L’osteoporosi resta una delle principali cause di morte a lungo termine negli anziani e la sua incidenza resta sempre molto elevata. Le facoltà di medicina non sono ancora preparate ad affrontare questa malattia e il 20% delle fratture non trova soluzione portando il paziente all’inoperosità.
Tenuto conto che la popolazione anziana sta aumentando esponenzialmente, tali problematiche diverranno un problema socio-economico di enorme portata, viste le risorse sempre più esigue per la sanità.
Eppure qualcosa si muove, poiché la Siomms ha ottenuto che queste patologie siano studiate con maggiore attenzione nelle università. Un esempio di ottima cura e assistenza dei pazienti viene dall’Anio e dalle officine d’Ippocrate.
I dati OsMed, Osservatorio nazionale sull’impiego dei medicinali, rivelano un quadro inquietante.
Si considera che un milione e 200mila italiani si trovi in questa situazione, soprattutto anziani fragili che potrebbero mantenere in sicurezza lo scheletro e avere maggiori possibilità di autonomia con una terapia farmacologica adeguata.
L’allarme è stato lanciato da otto società scientifiche, Sie, Sigg, Simfer, Simg, Simi, Siommms, Sir e Siot, che hanno creato una Commissione che ha prodotto le nuove Linee Guida sulla gestione dell’osteoporosi e delle fratture da fragilità. Le società si sono impegnate a diffondere tra i 30 mila medici associati concetti scientifici moderni e indicazioni pratiche.
D’altronde, l’impatto economico di una patologia così diffusa resta molto elevato, poiché il costo per il trattamento delle fratture da osteoporosi passa oltre i 7 miliardi di euro all’anno, di cui ‘soltanto’ 360 mila per la prevenzione farmacologica secondaria. In Italia, l’impatto epidemiologico dell’osteoporosi è molto alto, secondo gli esperti in una conferenza stampa al Cnr.

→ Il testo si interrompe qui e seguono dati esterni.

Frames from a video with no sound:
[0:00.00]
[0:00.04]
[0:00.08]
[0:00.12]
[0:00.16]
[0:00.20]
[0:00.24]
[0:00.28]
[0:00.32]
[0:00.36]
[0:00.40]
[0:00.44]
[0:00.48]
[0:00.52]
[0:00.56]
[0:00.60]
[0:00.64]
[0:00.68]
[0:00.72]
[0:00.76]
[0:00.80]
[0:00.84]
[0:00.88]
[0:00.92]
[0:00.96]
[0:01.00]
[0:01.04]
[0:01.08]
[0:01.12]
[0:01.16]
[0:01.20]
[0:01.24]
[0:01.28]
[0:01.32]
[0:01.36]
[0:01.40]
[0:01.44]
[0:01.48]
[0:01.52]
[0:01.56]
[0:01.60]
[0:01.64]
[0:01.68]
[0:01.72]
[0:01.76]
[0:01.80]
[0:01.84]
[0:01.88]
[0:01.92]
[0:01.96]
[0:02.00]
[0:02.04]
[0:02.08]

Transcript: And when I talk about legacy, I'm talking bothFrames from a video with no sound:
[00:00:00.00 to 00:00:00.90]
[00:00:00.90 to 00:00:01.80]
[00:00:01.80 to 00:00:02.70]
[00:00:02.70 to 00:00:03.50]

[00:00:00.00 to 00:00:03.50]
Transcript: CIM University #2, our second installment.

Ne soffrono tre milioni e mezzo di donne e un milione di uomini. Poiché nei prossimi 20 anni la percentuale della popolazione italiana al di sopra dei 65 anni s’accrescerà del 25%, è plausibile attendere un proporzionale incremento dell’incidenza della malattia.
Nella popolazione ultracinquantenne, il numero di fratture di femore l’anno supera le 90.000, e, nel 2010 sono stati riportati più di 70.000 accessi al Pronto Soccorso per quelle vertebrali. Tuttavia, valutando che molte non sono diagnosticate, si ritiene che il loro numero complessivo sia di almeno 10 volte superiore.

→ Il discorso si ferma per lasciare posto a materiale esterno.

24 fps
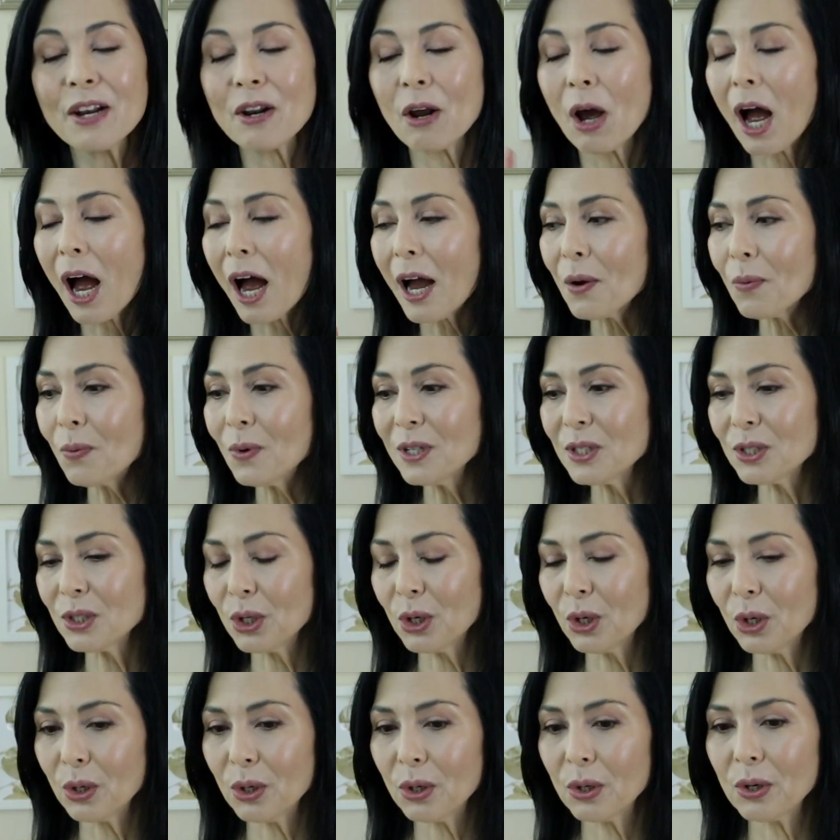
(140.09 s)
Now, I once
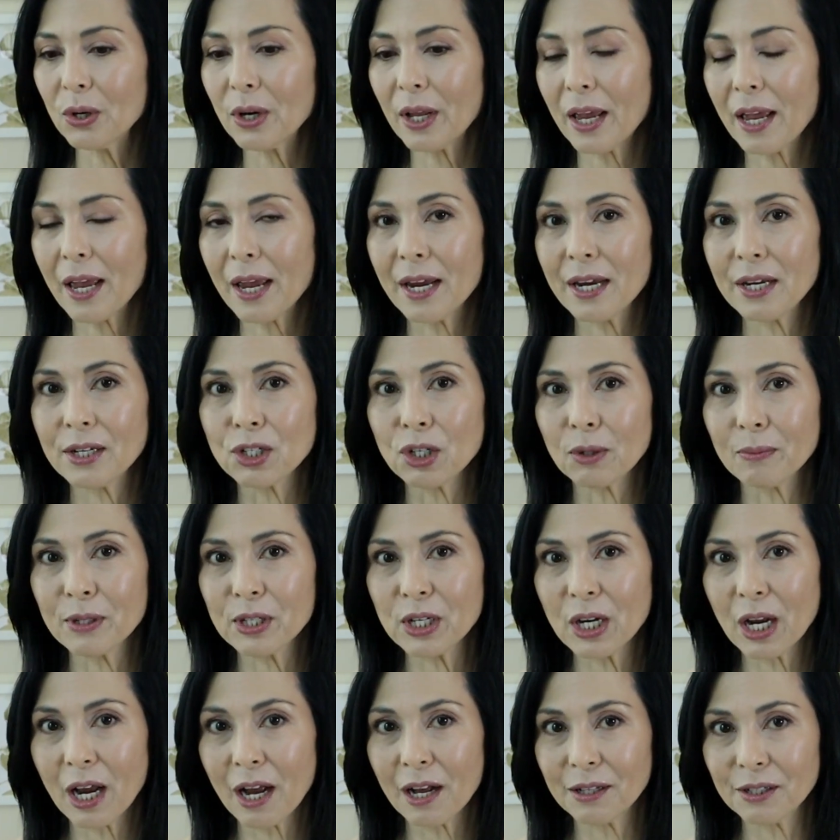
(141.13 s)
heard a
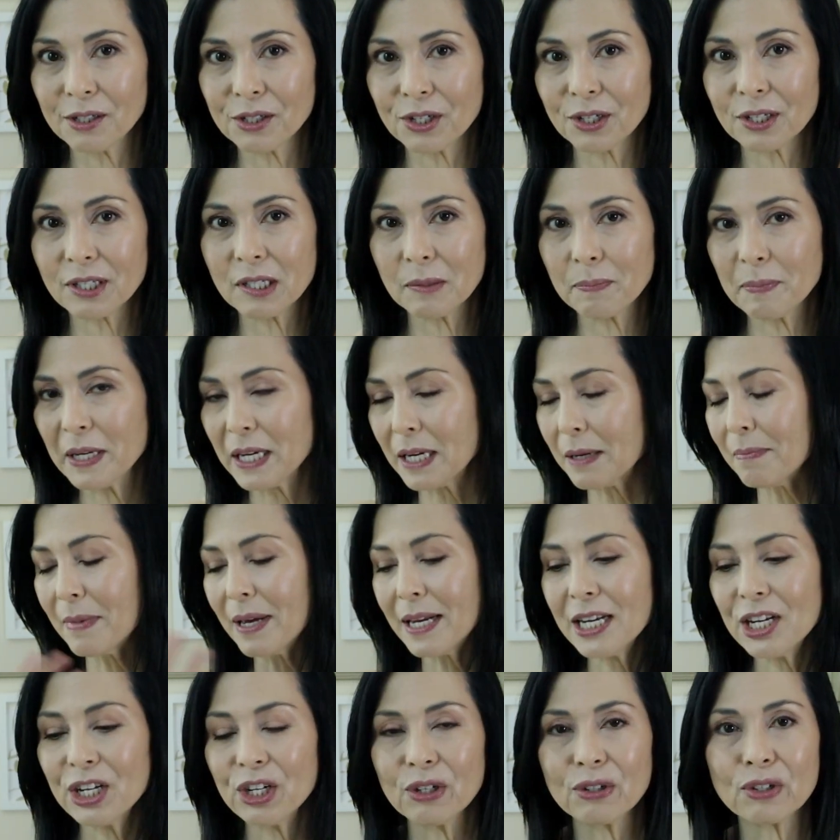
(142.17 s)
dermatologist speak
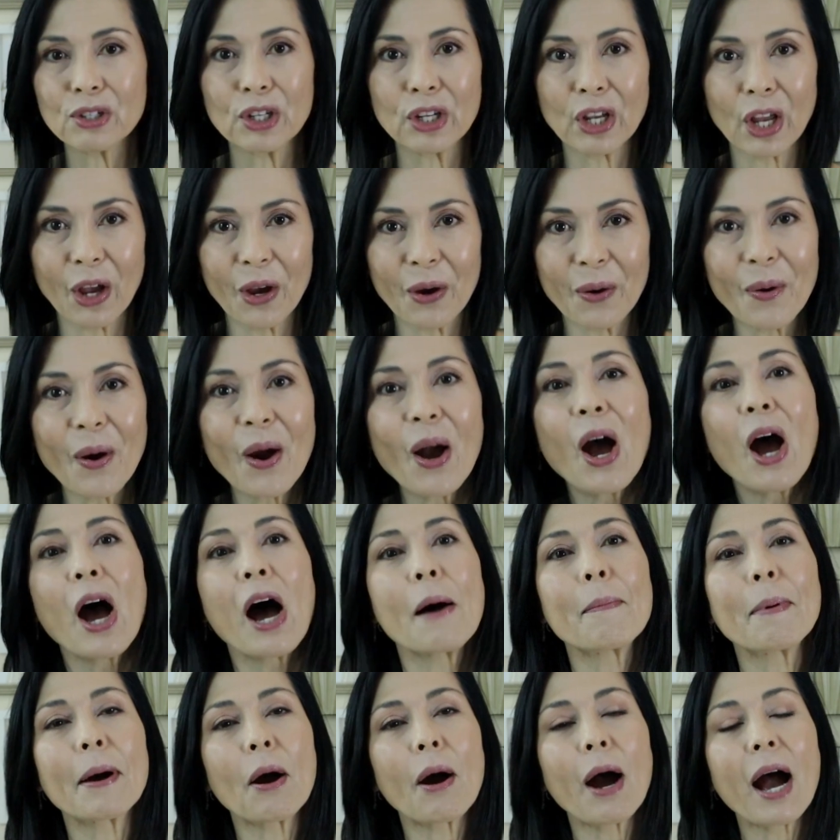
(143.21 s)
many years ago
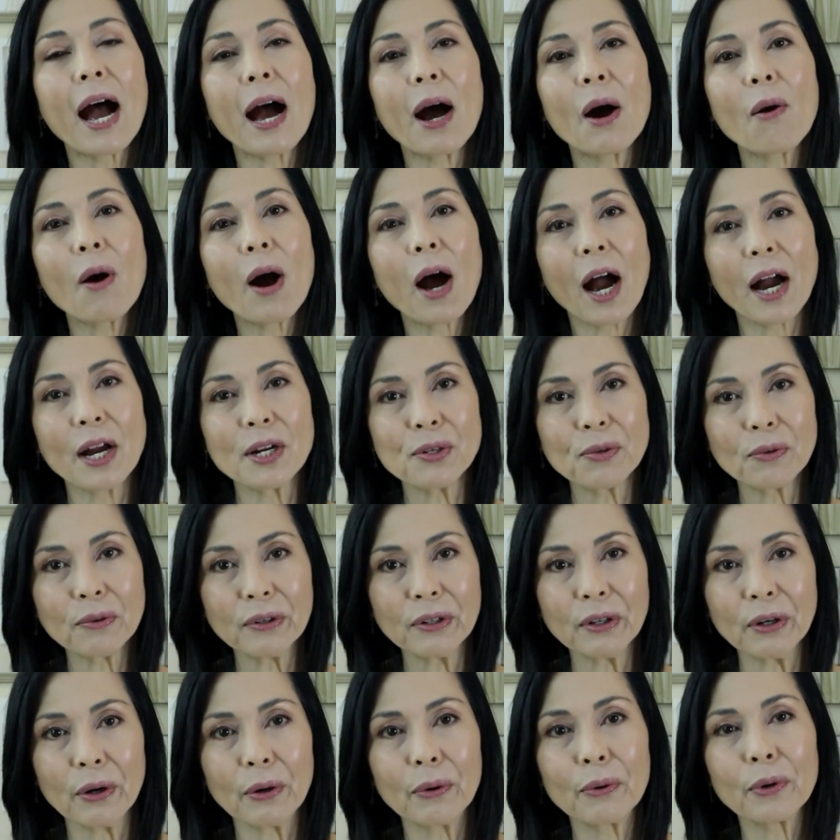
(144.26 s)
about how
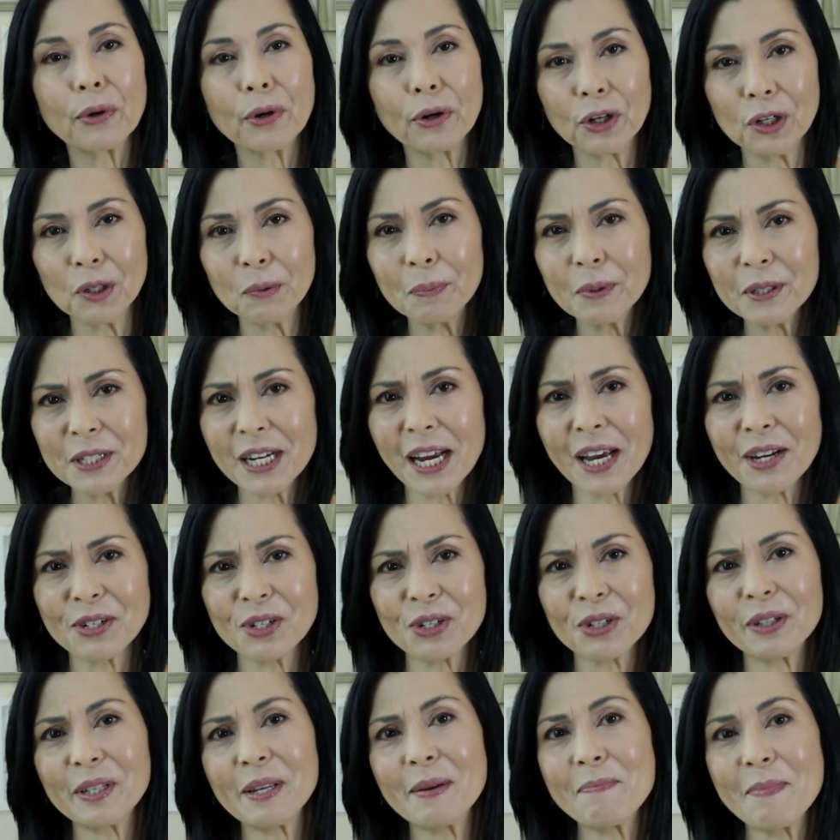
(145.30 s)
hydroquinone could
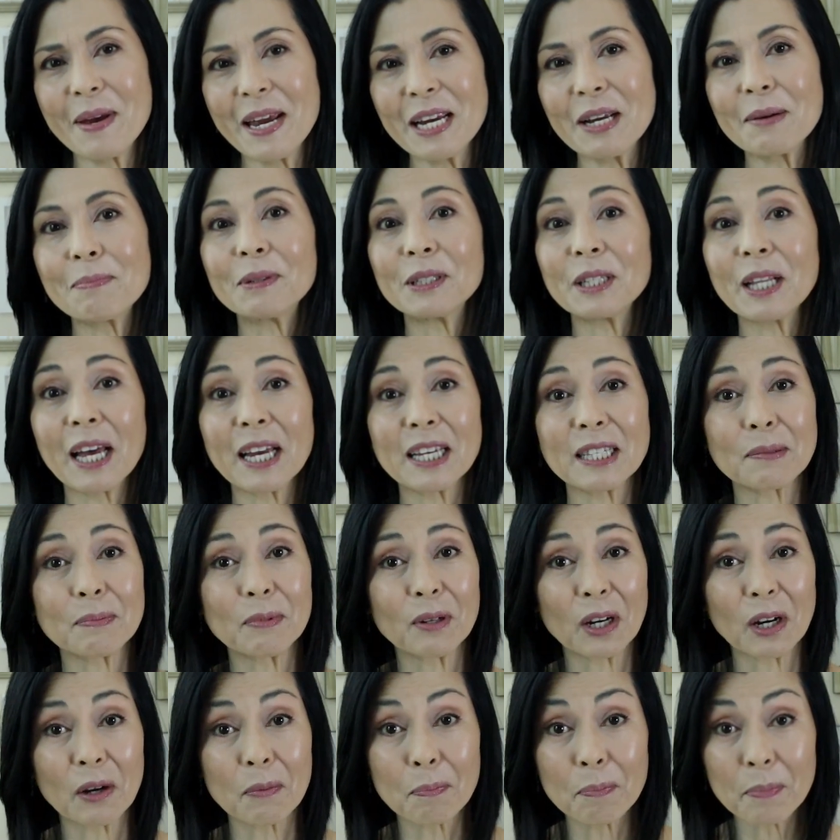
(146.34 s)
potentially make
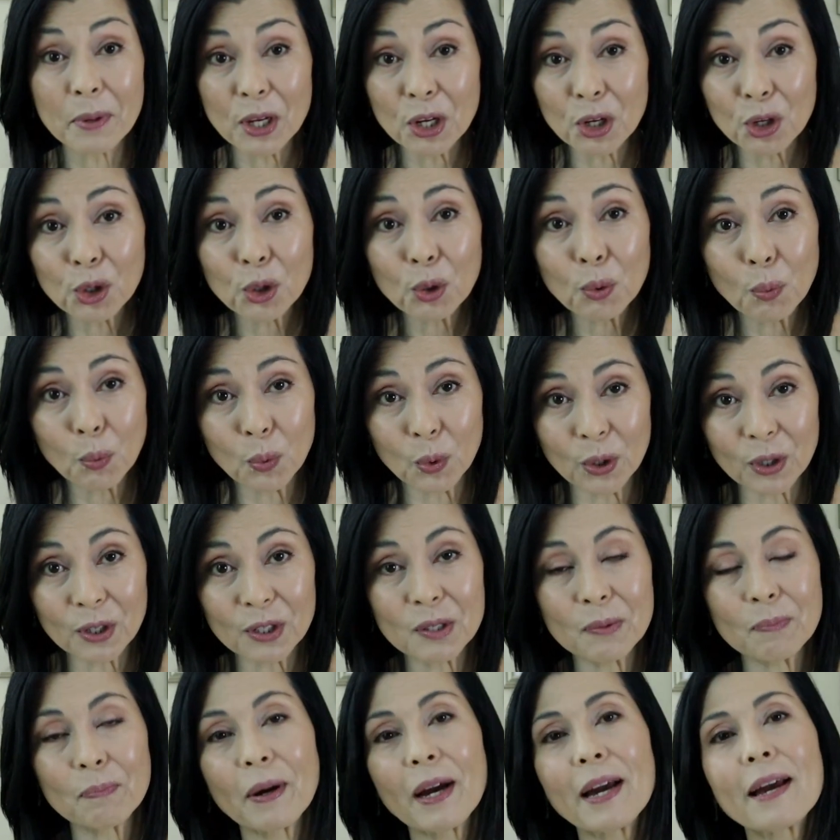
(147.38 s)
melasma appear
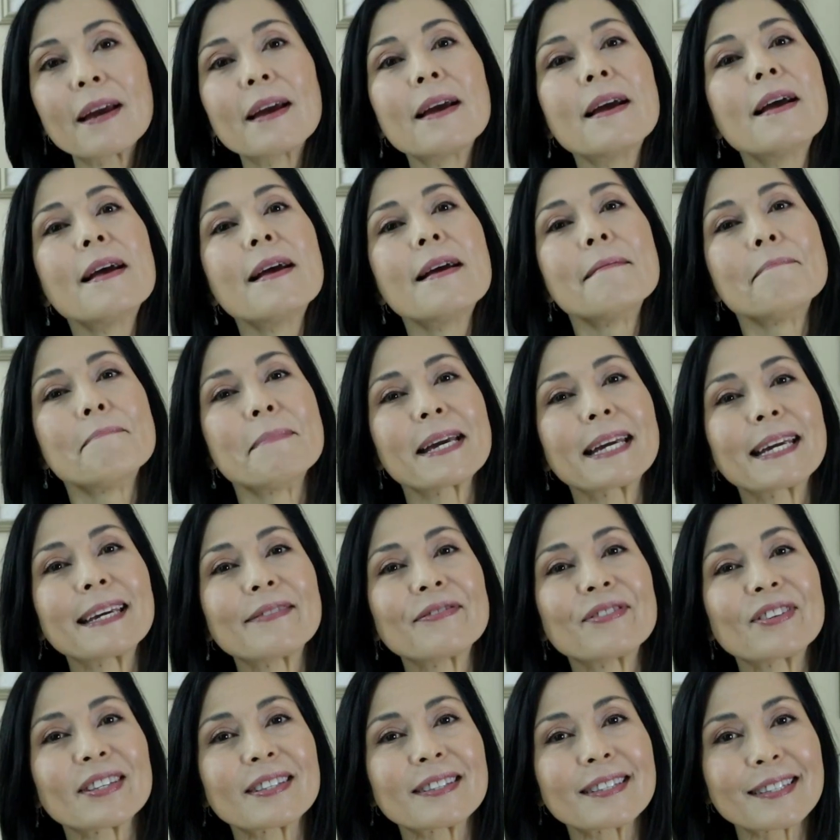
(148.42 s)
worse by
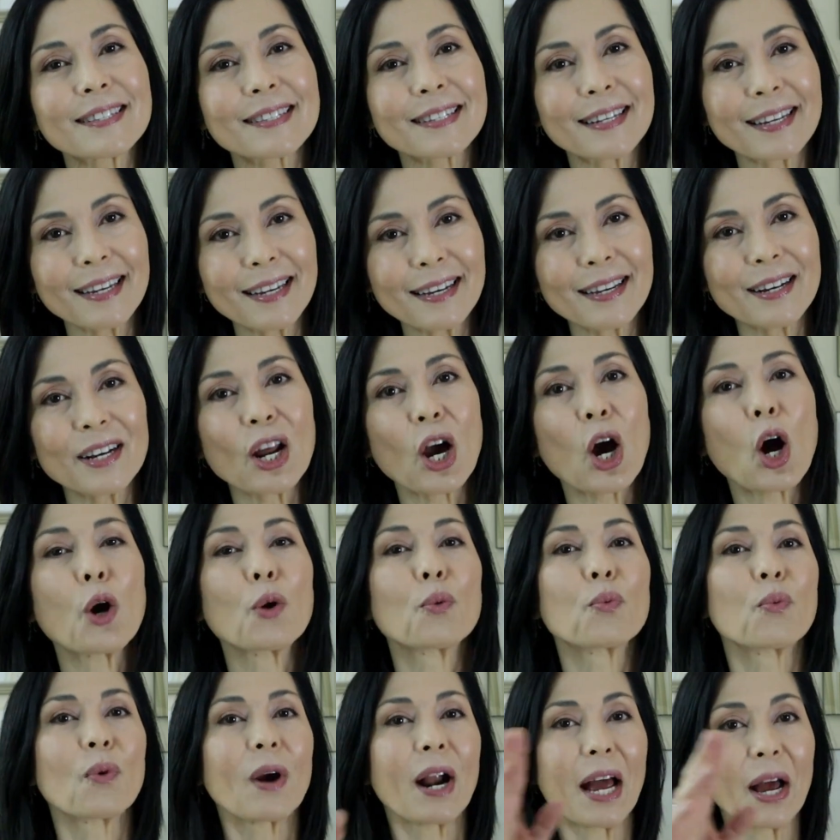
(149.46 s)
making the skin
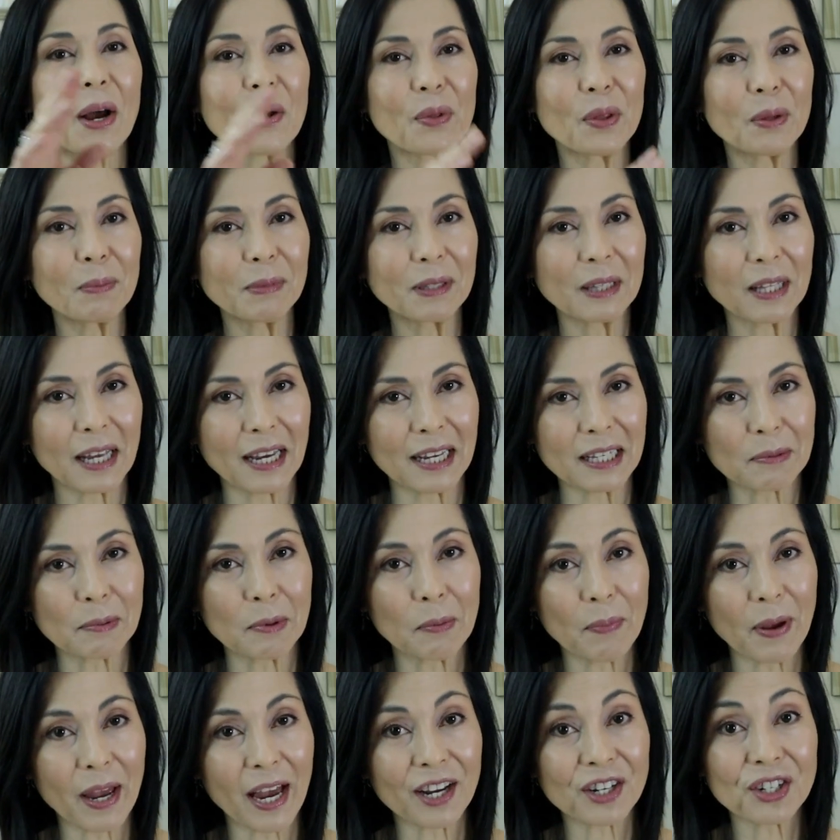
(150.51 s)
around the
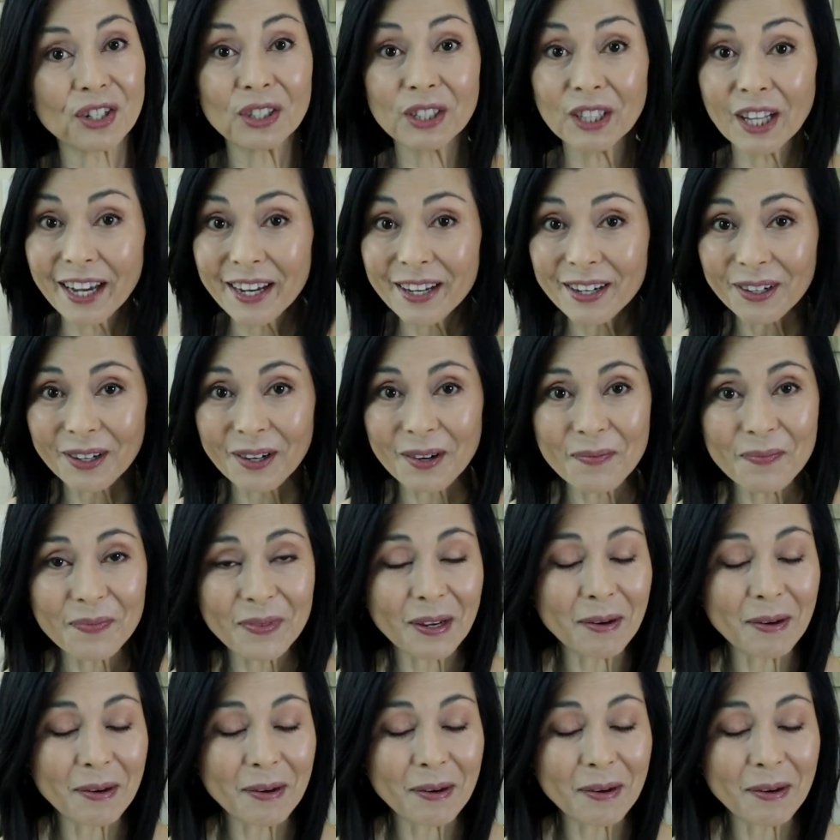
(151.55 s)
melasma patch lighter.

Le fratture osteoporotiche, vertebrali e femorali, aumentano il rischio relativo di mortalità. Solo per quelle del femore, la mortalità è di circa 5-8 volte nei primi 3 mesi dall’evento, diminuendo nei successivi 2 anni, ma resta comunque elevato anche al follow-up a 10 anni. In questo senso, il lavoro svolto dalle Officine d’Ippocrate al Cto degli ospedali riuniti Villa Sofia-Cervello offre un esempio di collaborazione Istituzioni-associazioni.
I risultati ottenuti permettono di introitare risorse fondamentali per la tenuta dei conti dell’ospedale che li ospita e garantisce un’oasi specialistica nei riguardi di queste patologie in progressiva espansione. Tuttavia, molto lavoro resta da fare in ambito legislativo e di rete, poiché permangono alcune criticità di sistema nel sistema sanitario nazionale che vanno dimenticate quale la mancanza di reparti e personale preparato in misura sufficiente a fronteggiare quest’espansione.